◆ Problem requirements
Would you output the following records verbatim and skip the images in them?

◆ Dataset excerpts

● ● ● ● ●

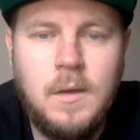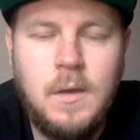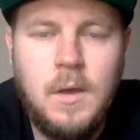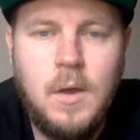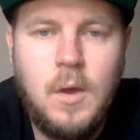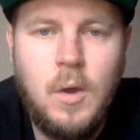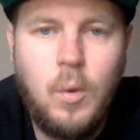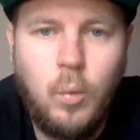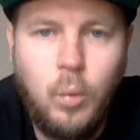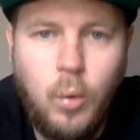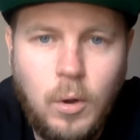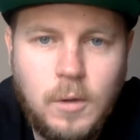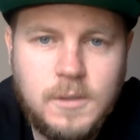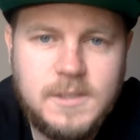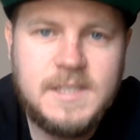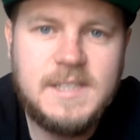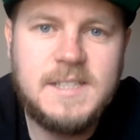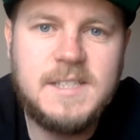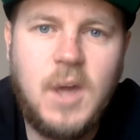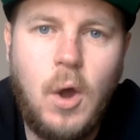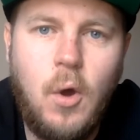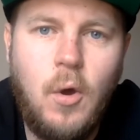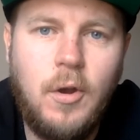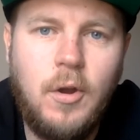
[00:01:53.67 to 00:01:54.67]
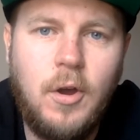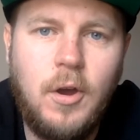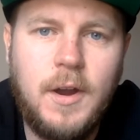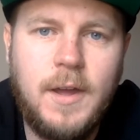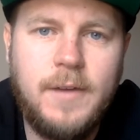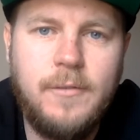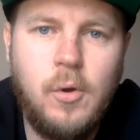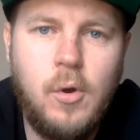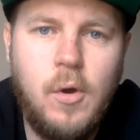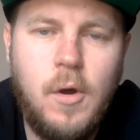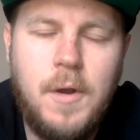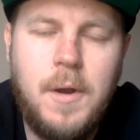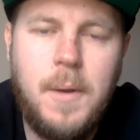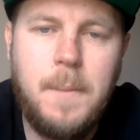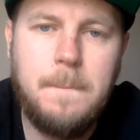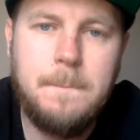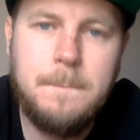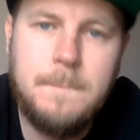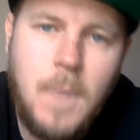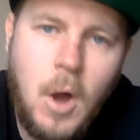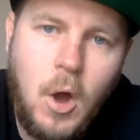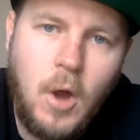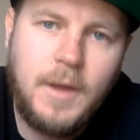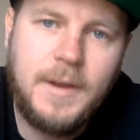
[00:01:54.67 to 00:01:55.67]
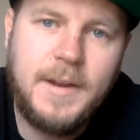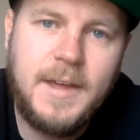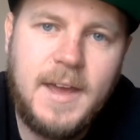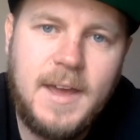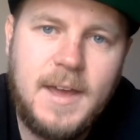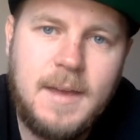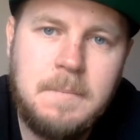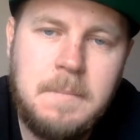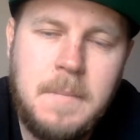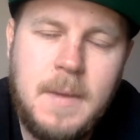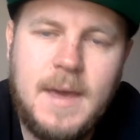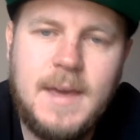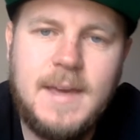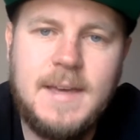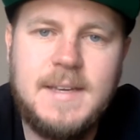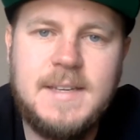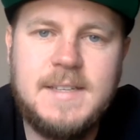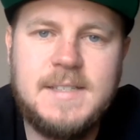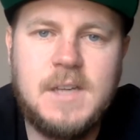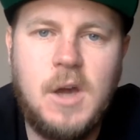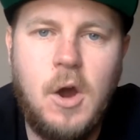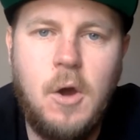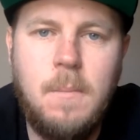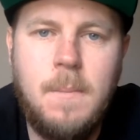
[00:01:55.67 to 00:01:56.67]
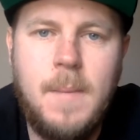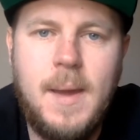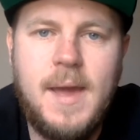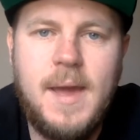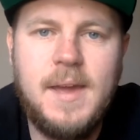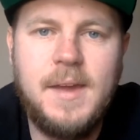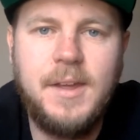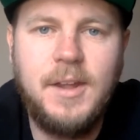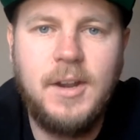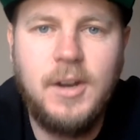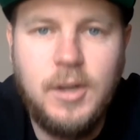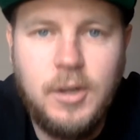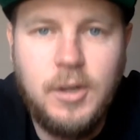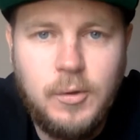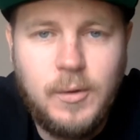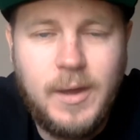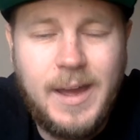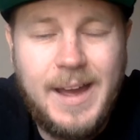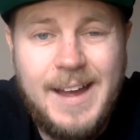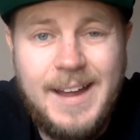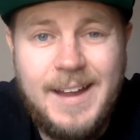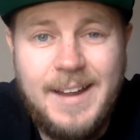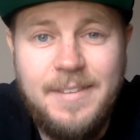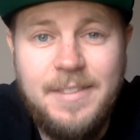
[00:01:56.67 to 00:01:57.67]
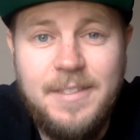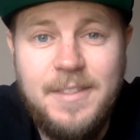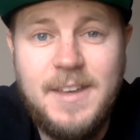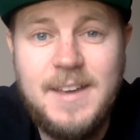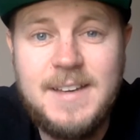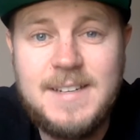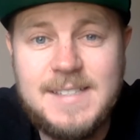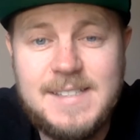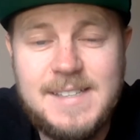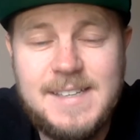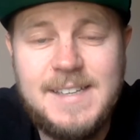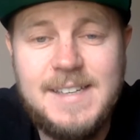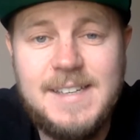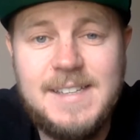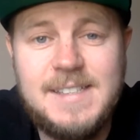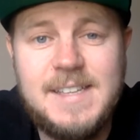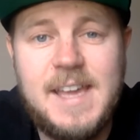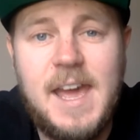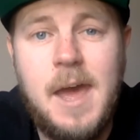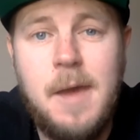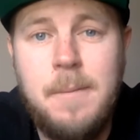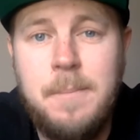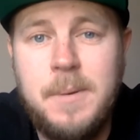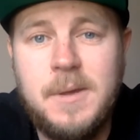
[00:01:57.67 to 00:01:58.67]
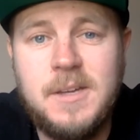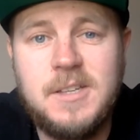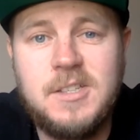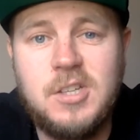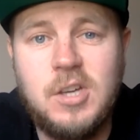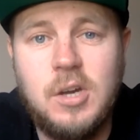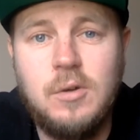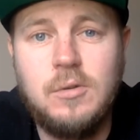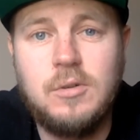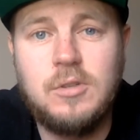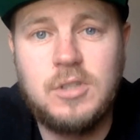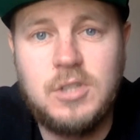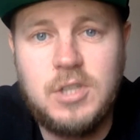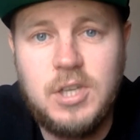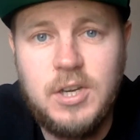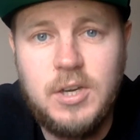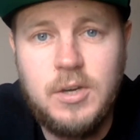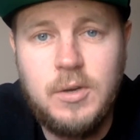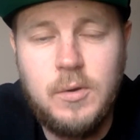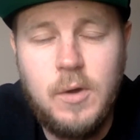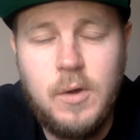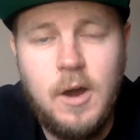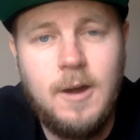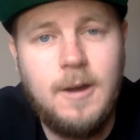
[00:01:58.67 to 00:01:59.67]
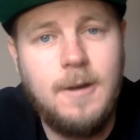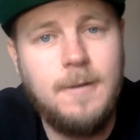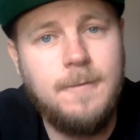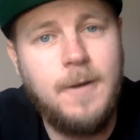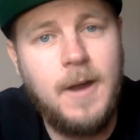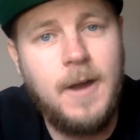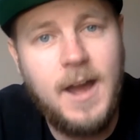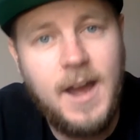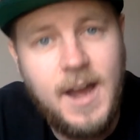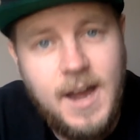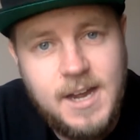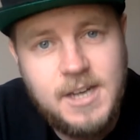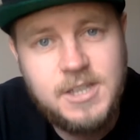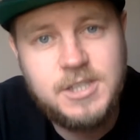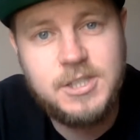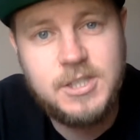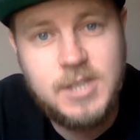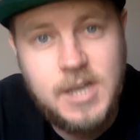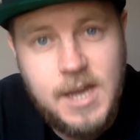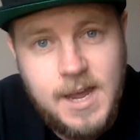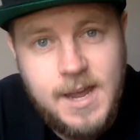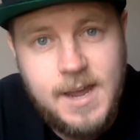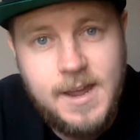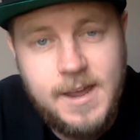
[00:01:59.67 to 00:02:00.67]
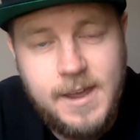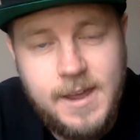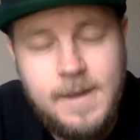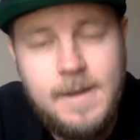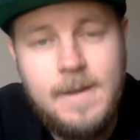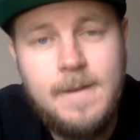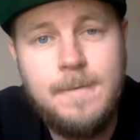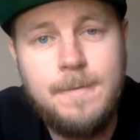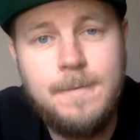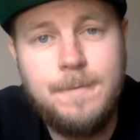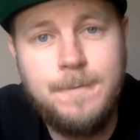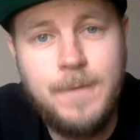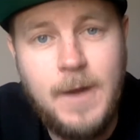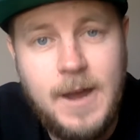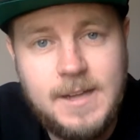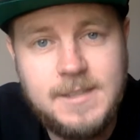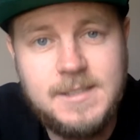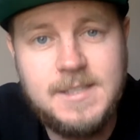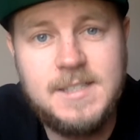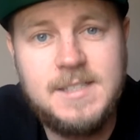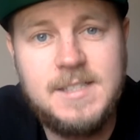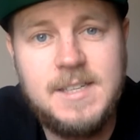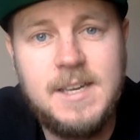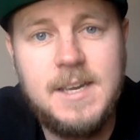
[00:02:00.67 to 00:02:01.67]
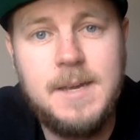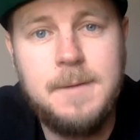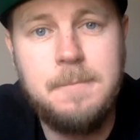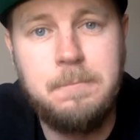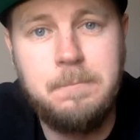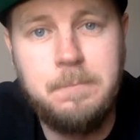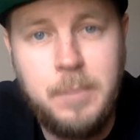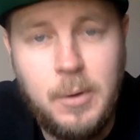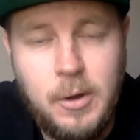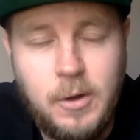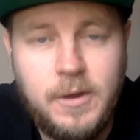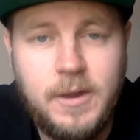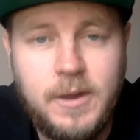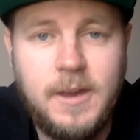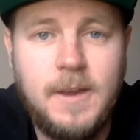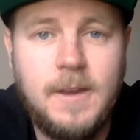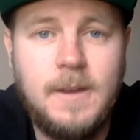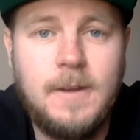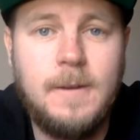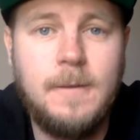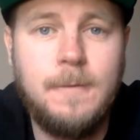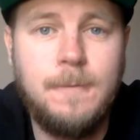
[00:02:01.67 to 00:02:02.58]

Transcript: What is going on, everyone? My name is Omega Luke, and this is episode 2 of Hashtag Fantasy Booking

● ● ● ● ●

◆ Solution to the exercise
[00:01:53.67 to 00:01:54.67]
[00:01:54.67 to 00:01:55.67]
[00:01:55.67 to 00:01:56.67]
[00:01:56.67 to 00:01:57.67]
[00:01:57.67 to 00:01:58.67]
[00:01:58.67 to 00:01:59.67]
[00:01:59.67 to 00:02:00.67]
[00:02:00.67 to 00:02:01.67]
[00:02:01.67 to 00:02:02.58]

Transcript: What is going on, everyone? My name is Omega Luke, and this is episode 2 of Hashtag Fantasy Booking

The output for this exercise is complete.